Willliam Wun
May 6, 2024

When creator content goes mainstream

There's no denying that creators have completely changed the entertainment landscape, and now AI is only going to empower them further, suggests UM's William Wun.

When creator content goes mainstream

Home to 60% of the world’s population, the APAC region is also the home of the most social media users worldwide. They make up 64% of global audiences, and in Southeast Asia, the average user spends 35 minutes longer per day on social media than the global average, per data from GWI. Fueled by the rising audience demand to control the content they watch, the creator economy has thrived and shaped the ways in which APAC audiences consume content, spend their money, and purchase products.

The rise of creator content has given traditional entertainment a run for its money. Audiences tune in to creators’ lives to see what they are doing with their pets and to learn life hacks, how to cook, how to dress, and even how to parent. Creators create content to win over our spare time, and in return, we support them through subscription fees, purchasing merchandise, or watching ads, which they receive a portion of the fees from. As a result, the APAC creator economy is estimated to be worth US$135.2 billion in 2023, per a report by Coherent Market Insights.

As of 2023, most recent reports estimate the total number of professional full-time and part-time creators at 207 million. With creator content now a key driving force for gathering attention, platforms are actively investing in tools and other incentives to attract the best content creators.

As creator content continues to amass consumer attention, various social platforms have been trying various strategies to attract top creators. For example, YouTube offers heavy financial incentives to creators who produce short-form videos for YouTube Shorts via a partner program that allows eligible creators to keep 45% of the ad revenue generated. Meanwhile, Spotify is trying to attract podcasters and other audio content creators by making it easier for users to find podcasts relevant to their interests through content discovery.

In addition, the rise of generative artificial intelligence (AI) over the past twelve months has opened a whole new world for content creators. According to a recent survey by Antler, about a third of creators worldwide are currently using generative AI tools – suggesting that most have not even begun to scratch the surface or take advantage of its creative benefits.

Source: Antler

By lowering entry barriers to content production, emerging tools powered by generative AI are democratising access to professional marketing creative.

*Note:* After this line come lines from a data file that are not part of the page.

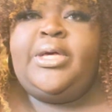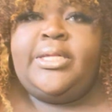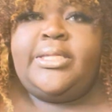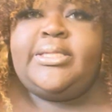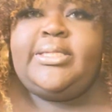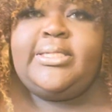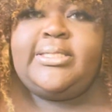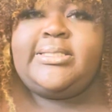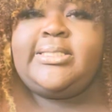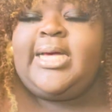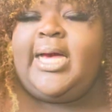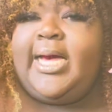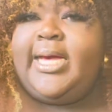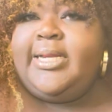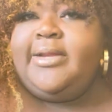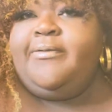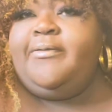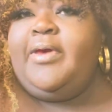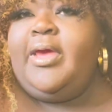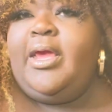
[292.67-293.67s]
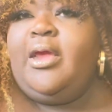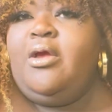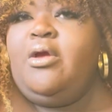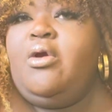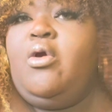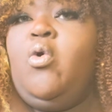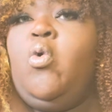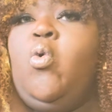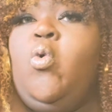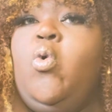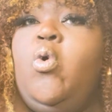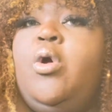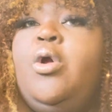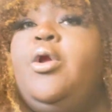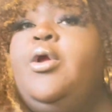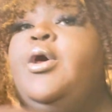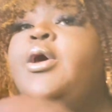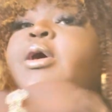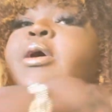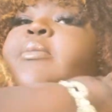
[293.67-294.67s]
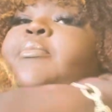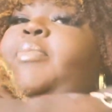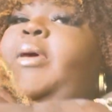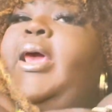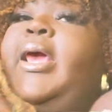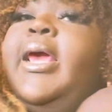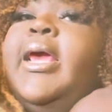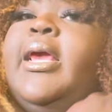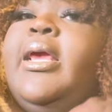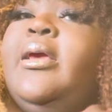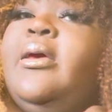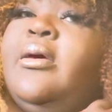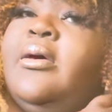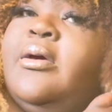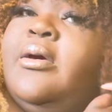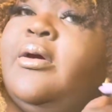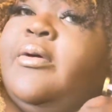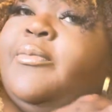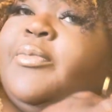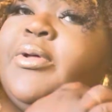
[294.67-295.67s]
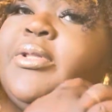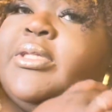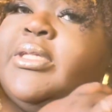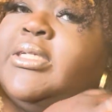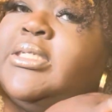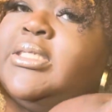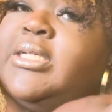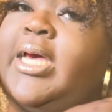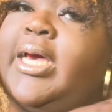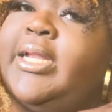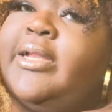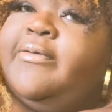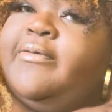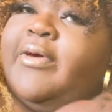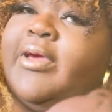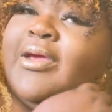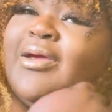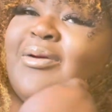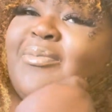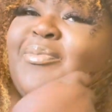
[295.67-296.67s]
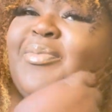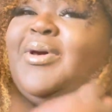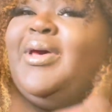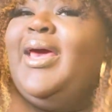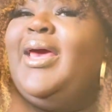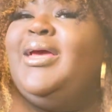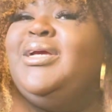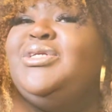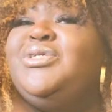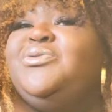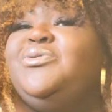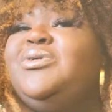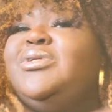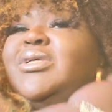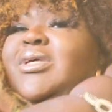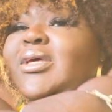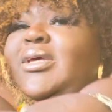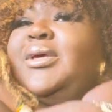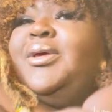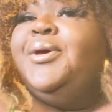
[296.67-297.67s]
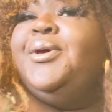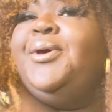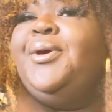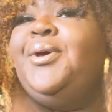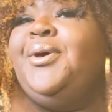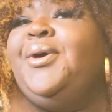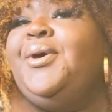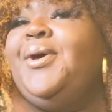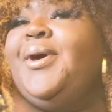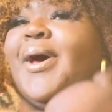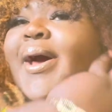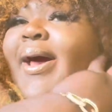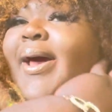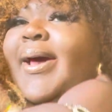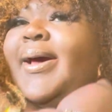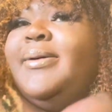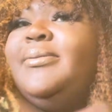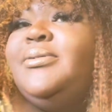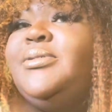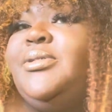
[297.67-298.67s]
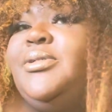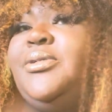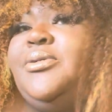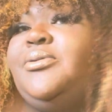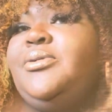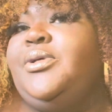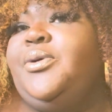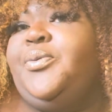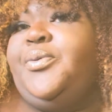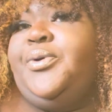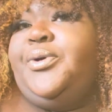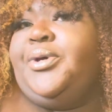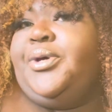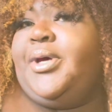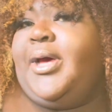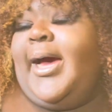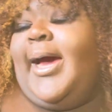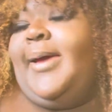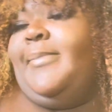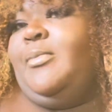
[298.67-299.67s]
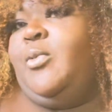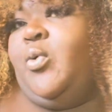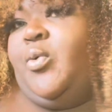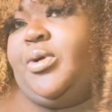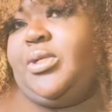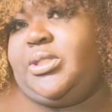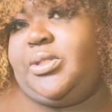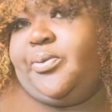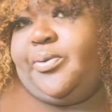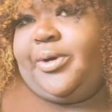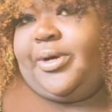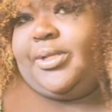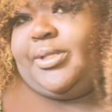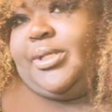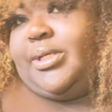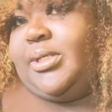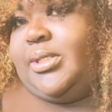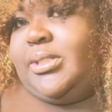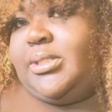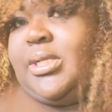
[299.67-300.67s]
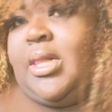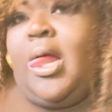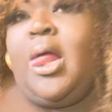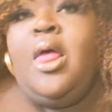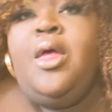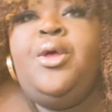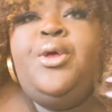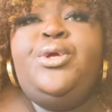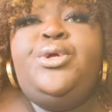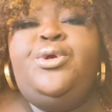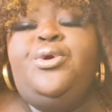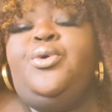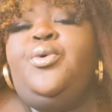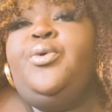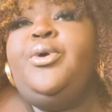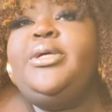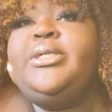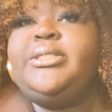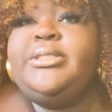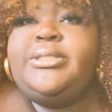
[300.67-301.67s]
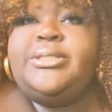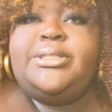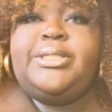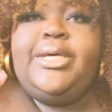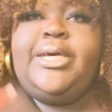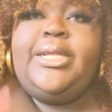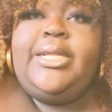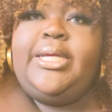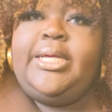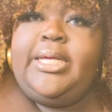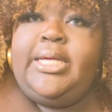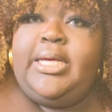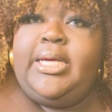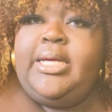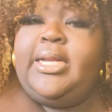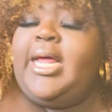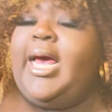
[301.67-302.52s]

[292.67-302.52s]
this kind of hair or pay for this kind of hair, but actually, I absolutely would. I'm going to wear this. You're going to see it again.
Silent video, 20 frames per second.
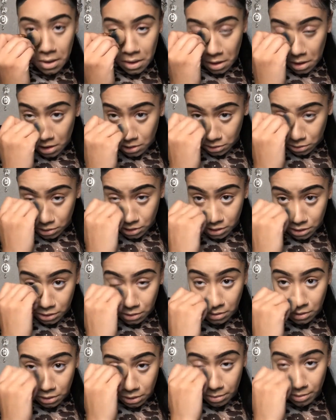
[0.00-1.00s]
to also just
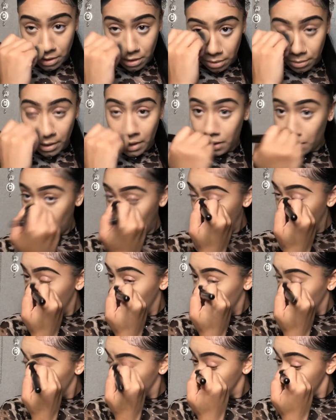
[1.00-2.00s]
do a little bit on my
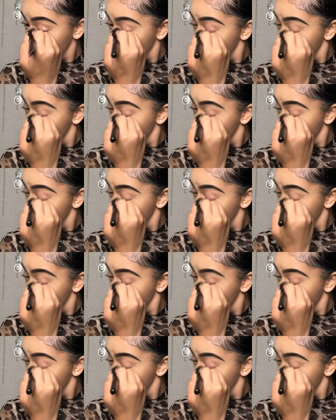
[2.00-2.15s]
nose.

And some brands have been quick to leverage this field-levelling effect of generative AI to empower small-business owners, who also lack the creative resources to run their own campaigns.

One of the best examples of this use was Mondelez’s “My Ad” campaign, which offered small, local neighborhood stores the opportunity to have the renowned Bollywood superstar Shah Rukh Khan as their brand ambassador. Through generative AI, store owners across India were able to create their own version of an ad in which Shah Rukh Khan’s face and voice promoted their individual store.

It’s not hard to imagine a future where creators will increasingly rely on generative AI tools to assist with content creation, not only by pinpointing what to highlight and what their viewers are most interested in, but also in scaling up their content in different languages to reach a wider audience. For instance, a parenting influencer might leverage AI to create ten different versions of a video with parenting hacks that each speak to different parents across different cultures and different age groups—all done in the same time it now takes to make one video.

In China, some brands have decided to bypass human influencers entirely. Instead, they have opted for virtual AI-powered influencers to endorse their offerings. The most prominent AI influencer in this realm is Liu Yexi, renowned for promoting beauty and cosmetics to her massive following of 8.2 million fans on Douyin, China’s version of TikTok. Her videos predominantly feature short animations with a captivating blend of cyberpunk and traditional Chinese aesthetics. Recently, Liu Yexi collaborated with XPENG Automotive for the launch of its newest model, the XPeng P7670 Black Label Edition. Her short animations promoting the car have been viewed nearly 100 million times on Douyin, making it the platform’s sixth-most-popular topic when it was launched.

XPENG campaign featuring AI influencer Liu Yexi

Still, faced with such great opportunities, brands must be vigilant in balancing creativity and safety. Increased brand spending on creator content, platform incentives to attract creators, and the deluge of AI-generated content all contribute to rising tensions between brands and creators over brand safety, image, and consistency.

Premium and luxury brands have consistently shown resistance towards creator content, mainly because they have limited control over the creative output and narrative compared to traditional media platforms or publishers. However, as audiences increasingly seek genuine creator-led content, brands must find a way to safeguard their brand image while still granting creators the artistic liberty to craft and convey the authentic messages that audiences crave.

The influx of sophisticated AI tools has also made it even more difficult for brands to protect themselves from ad fraud. Since the birth of Social Creators, tools and bots have always existed that allowed people to inflate follower counts, likes on posts, and spamming genuine users with content. This has made the relationship between creator and brand even more important to ensure the partnership is genuine and beneficial for all parties.

Despite the slowdown, all signs indicate that the creator economy will continue to flourish. It has become a staple of brand marketing, but striking a balance between brand creativity and brand safety is one of the biggest challenges for marketers in 2024.                                     


William Wun is a regional strategy partner at UM for APAC.